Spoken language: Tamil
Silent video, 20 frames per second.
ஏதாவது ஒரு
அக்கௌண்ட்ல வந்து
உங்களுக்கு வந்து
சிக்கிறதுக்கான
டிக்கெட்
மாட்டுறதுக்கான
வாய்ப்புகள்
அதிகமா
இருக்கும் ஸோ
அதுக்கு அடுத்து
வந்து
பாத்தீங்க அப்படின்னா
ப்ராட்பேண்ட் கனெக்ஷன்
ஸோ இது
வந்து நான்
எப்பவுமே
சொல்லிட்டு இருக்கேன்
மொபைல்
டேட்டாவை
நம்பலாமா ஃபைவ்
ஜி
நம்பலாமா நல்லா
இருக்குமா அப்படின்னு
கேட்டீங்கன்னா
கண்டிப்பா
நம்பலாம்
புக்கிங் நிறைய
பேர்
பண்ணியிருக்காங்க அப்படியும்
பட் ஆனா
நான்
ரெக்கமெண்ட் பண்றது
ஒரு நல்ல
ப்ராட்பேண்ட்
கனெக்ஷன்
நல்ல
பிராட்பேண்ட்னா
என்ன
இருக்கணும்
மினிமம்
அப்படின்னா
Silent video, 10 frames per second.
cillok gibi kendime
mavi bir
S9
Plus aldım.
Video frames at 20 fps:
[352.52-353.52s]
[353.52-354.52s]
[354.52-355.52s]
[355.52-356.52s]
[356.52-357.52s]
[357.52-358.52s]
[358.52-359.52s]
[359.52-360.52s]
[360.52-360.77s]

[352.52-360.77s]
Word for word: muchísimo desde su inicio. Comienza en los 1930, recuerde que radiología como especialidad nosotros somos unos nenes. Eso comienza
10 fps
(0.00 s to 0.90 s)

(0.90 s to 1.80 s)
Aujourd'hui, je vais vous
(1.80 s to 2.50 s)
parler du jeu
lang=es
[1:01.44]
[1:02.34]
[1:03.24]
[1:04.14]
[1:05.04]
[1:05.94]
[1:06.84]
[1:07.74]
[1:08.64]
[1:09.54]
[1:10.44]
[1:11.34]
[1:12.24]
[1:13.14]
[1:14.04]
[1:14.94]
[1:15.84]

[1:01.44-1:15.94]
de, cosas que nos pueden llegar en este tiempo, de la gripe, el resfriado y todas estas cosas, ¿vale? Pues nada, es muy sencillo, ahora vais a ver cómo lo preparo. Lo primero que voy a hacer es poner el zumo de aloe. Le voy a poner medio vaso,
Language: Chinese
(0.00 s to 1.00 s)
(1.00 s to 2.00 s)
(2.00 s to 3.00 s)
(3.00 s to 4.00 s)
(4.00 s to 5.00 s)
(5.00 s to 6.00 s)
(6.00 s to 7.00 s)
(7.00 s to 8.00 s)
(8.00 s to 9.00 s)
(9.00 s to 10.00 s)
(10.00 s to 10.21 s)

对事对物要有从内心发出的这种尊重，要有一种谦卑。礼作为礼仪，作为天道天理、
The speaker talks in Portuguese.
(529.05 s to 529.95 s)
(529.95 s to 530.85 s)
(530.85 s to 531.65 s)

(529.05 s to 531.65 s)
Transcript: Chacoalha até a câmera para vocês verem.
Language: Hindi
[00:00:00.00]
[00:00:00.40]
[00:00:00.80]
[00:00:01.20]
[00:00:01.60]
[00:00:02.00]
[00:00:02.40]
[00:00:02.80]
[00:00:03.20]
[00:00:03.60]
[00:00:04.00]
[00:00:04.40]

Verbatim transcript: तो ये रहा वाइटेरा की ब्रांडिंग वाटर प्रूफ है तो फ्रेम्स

§

* _EXERCISE DETAILS_: Set down, exactly and without anything extra, every line from the one that contains "[355.52-356.52s]" through the final line of the material.

* _RESULT OF THE EXERCISE_:
[355.52-356.52s]
[356.52-357.52s]
[357.52-358.52s]
[358.52-359.52s]
[359.52-360.52s]
[360.52-360.77s]

[352.52-360.77s]
Word for word: muchísimo desde su inicio. Comienza en los 1930, recuerde que radiología como especialidad nosotros somos unos nenes. Eso comienza
10 fps
(0.00 s to 0.90 s)

(0.90 s to 1.80 s)
Aujourd'hui, je vais vous
(1.80 s to 2.50 s)
parler du jeu
lang=es
[1:01.44]
[1:02.34]
[1:03.24]
[1:04.14]
[1:05.04]
[1:05.94]
[1:06.84]
[1:07.74]
[1:08.64]
[1:09.54]
[1:10.44]
[1:11.34]
[1:12.24]
[1:13.14]
[1:14.04]
[1:14.94]
[1:15.84]

[1:01.44-1:15.94]
de, cosas que nos pueden llegar en este tiempo, de la gripe, el resfriado y todas estas cosas, ¿vale? Pues nada, es muy sencillo, ahora vais a ver cómo lo preparo. Lo primero que voy a hacer es poner el zumo de aloe. Le voy a poner medio vaso,
Language: Chinese
(0.00 s to 1.00 s)
(1.00 s to 2.00 s)
(2.00 s to 3.00 s)
(3.00 s to 4.00 s)
(4.00 s to 5.00 s)
(5.00 s to 6.00 s)
(6.00 s to 7.00 s)
(7.00 s to 8.00 s)
(8.00 s to 9.00 s)
(9.00 s to 10.00 s)
(10.00 s to 10.21 s)

对事对物要有从内心发出的这种尊重，要有一种谦卑。礼作为礼仪，作为天道天理、
The speaker talks in Portuguese.
(529.05 s to 529.95 s)
(529.95 s to 530.85 s)
(530.85 s to 531.65 s)

(529.05 s to 531.65 s)
Transcript: Chacoalha até a câmera para vocês verem.
Language: Hindi
[00:00:00.00]
[00:00:00.40]
[00:00:00.80]
[00:00:01.20]
[00:00:01.60]
[00:00:02.00]
[00:00:02.40]
[00:00:02.80]
[00:00:03.20]
[00:00:03.60]
[00:00:04.00]
[00:00:04.40]

Verbatim transcript: तो ये रहा वाइटेरा की ब्रांडिंग वाटर प्रूफ है तो फ्रेम्स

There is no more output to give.